• TASK DETAILS: Count how many lines below include the string "they". Only that number should appear in the reply.

-- DATA LISTING follows --

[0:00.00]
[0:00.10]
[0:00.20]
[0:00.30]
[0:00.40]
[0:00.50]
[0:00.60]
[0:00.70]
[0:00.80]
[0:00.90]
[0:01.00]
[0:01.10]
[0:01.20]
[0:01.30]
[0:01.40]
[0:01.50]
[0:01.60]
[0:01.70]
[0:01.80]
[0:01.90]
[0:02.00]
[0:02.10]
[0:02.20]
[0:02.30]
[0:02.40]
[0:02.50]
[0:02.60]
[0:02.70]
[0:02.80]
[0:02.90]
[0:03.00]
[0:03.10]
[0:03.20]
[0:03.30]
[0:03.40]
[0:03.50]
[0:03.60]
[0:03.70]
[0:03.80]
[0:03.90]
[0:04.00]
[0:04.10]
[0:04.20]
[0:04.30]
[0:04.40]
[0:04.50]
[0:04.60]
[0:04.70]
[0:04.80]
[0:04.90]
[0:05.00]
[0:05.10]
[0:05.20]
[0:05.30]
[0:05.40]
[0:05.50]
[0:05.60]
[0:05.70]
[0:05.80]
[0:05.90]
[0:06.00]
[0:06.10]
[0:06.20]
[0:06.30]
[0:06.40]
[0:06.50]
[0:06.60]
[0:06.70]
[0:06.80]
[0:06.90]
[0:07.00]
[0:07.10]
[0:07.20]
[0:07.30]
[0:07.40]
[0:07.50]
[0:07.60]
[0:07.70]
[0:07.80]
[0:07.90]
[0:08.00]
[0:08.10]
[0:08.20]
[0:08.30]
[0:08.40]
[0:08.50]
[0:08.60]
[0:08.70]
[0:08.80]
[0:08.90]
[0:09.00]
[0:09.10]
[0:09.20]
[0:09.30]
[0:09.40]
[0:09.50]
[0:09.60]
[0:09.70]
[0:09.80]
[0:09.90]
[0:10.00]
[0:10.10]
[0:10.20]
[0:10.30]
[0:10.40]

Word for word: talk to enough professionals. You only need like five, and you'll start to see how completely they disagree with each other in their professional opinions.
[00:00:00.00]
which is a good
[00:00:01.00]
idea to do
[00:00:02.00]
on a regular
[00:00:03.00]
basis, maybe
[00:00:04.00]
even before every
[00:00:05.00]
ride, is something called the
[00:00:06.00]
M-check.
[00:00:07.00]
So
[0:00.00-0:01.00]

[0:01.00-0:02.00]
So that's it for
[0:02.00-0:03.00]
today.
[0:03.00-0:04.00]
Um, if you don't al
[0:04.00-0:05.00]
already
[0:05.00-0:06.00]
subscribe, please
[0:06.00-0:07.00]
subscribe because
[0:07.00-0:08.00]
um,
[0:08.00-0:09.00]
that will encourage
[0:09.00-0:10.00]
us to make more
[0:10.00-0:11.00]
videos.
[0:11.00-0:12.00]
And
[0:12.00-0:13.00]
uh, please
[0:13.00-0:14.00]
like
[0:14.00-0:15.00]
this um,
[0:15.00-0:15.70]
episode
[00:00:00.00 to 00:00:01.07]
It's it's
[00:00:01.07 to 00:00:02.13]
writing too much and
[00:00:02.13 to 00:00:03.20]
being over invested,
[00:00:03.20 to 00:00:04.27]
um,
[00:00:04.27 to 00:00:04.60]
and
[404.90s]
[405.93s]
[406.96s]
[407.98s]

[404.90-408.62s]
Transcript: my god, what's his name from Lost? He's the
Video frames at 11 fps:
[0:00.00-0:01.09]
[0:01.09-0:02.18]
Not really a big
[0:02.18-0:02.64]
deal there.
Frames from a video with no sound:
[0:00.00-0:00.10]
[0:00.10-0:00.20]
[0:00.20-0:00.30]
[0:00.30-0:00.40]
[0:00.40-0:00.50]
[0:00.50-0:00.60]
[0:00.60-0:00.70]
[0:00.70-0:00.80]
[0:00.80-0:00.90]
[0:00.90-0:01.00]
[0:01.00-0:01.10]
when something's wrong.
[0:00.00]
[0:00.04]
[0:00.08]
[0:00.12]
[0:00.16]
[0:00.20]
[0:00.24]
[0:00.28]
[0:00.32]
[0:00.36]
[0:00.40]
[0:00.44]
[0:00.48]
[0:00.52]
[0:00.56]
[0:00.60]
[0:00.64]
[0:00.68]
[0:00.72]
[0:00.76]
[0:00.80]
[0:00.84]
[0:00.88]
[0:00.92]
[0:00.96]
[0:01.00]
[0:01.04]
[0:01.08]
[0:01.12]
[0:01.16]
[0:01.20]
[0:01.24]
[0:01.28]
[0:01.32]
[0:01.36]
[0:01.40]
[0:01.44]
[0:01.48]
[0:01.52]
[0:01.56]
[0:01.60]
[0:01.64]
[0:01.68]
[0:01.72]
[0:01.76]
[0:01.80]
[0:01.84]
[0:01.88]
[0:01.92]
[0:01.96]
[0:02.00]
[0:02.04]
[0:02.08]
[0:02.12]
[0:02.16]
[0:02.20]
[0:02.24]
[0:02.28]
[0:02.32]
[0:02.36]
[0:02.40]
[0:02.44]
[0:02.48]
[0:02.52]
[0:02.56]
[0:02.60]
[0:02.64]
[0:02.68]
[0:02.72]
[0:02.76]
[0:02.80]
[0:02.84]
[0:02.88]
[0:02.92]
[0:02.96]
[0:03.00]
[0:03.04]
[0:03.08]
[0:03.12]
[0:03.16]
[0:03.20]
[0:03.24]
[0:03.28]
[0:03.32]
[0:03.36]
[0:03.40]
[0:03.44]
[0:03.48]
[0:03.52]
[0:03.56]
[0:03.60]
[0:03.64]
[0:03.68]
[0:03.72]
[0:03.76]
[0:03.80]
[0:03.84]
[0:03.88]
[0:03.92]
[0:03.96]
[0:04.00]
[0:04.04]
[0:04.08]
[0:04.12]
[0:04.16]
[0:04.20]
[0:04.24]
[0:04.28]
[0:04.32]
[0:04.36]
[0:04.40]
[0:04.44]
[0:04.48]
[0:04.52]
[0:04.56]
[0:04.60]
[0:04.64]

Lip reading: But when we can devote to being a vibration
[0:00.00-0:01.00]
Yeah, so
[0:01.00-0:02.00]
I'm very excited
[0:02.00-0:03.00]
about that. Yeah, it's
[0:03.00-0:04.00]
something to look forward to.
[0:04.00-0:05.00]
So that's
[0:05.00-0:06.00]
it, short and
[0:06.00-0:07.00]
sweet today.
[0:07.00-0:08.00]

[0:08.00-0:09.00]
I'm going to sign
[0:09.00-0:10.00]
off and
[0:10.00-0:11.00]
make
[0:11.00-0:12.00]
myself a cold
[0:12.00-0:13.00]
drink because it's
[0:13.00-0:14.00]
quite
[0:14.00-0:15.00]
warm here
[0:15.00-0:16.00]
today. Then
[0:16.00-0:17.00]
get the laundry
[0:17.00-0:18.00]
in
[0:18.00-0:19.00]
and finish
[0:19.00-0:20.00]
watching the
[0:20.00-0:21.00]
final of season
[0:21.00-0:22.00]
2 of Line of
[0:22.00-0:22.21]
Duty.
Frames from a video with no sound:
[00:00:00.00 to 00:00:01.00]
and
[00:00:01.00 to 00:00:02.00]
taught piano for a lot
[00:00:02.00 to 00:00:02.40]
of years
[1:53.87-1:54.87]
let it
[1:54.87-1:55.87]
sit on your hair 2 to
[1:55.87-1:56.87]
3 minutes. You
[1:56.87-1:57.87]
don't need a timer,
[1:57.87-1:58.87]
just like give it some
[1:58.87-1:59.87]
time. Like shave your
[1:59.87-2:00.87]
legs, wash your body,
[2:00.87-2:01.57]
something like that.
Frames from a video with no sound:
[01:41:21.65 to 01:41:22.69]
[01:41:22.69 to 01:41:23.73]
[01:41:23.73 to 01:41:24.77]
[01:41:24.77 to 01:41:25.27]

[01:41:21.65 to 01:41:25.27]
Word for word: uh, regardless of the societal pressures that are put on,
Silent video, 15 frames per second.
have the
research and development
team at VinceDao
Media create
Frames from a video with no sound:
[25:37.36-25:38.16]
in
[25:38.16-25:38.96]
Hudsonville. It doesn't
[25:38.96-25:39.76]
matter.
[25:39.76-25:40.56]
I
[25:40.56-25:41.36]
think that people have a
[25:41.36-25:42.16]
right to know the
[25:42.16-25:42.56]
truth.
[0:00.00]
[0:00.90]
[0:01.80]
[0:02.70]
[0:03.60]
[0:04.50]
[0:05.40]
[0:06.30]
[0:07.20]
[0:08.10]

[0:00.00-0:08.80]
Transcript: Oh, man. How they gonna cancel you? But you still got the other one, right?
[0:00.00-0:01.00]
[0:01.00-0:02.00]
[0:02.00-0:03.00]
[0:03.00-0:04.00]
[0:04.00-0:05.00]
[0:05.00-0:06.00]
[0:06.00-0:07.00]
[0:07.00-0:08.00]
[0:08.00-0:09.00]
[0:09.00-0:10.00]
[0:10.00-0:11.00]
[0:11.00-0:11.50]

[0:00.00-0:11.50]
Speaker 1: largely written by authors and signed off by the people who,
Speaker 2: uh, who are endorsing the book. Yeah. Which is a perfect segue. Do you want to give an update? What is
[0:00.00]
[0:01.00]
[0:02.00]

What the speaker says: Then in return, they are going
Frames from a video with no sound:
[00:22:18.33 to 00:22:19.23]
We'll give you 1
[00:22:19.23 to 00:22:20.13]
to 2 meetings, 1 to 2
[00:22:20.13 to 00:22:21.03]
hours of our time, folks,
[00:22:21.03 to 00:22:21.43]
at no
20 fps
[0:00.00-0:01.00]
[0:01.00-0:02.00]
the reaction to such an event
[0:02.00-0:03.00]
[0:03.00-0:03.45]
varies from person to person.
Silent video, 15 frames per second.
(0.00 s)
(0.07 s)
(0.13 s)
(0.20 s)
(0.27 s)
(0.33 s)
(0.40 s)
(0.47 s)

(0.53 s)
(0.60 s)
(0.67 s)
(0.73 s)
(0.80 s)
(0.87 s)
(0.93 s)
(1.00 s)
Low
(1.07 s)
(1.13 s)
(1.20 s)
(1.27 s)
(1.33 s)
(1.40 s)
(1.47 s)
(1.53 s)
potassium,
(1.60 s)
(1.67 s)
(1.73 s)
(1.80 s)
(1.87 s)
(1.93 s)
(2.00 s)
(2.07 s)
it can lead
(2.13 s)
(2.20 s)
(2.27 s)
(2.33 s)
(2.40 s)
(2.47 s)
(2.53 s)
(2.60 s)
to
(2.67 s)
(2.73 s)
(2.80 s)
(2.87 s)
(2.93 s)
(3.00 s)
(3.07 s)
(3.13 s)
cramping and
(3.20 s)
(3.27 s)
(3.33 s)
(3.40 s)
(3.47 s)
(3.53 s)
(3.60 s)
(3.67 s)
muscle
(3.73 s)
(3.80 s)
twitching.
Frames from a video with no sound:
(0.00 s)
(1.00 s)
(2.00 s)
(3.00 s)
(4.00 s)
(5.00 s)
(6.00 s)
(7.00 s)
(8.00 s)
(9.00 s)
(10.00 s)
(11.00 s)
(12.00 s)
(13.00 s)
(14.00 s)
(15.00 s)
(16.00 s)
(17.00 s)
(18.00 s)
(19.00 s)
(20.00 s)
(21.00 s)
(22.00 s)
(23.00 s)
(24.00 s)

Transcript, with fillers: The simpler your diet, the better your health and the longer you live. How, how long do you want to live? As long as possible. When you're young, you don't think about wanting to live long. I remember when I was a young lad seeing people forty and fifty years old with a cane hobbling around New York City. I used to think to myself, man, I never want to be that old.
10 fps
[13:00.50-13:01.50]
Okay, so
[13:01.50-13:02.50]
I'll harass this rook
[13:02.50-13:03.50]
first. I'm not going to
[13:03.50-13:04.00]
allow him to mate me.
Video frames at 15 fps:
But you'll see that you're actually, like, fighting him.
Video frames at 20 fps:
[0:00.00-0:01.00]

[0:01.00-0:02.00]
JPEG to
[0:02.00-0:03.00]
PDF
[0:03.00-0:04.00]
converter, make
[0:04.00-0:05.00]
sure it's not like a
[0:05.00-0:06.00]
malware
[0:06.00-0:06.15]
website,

-- DATA LISTING concluded --

• WRITTEN REPLY: 3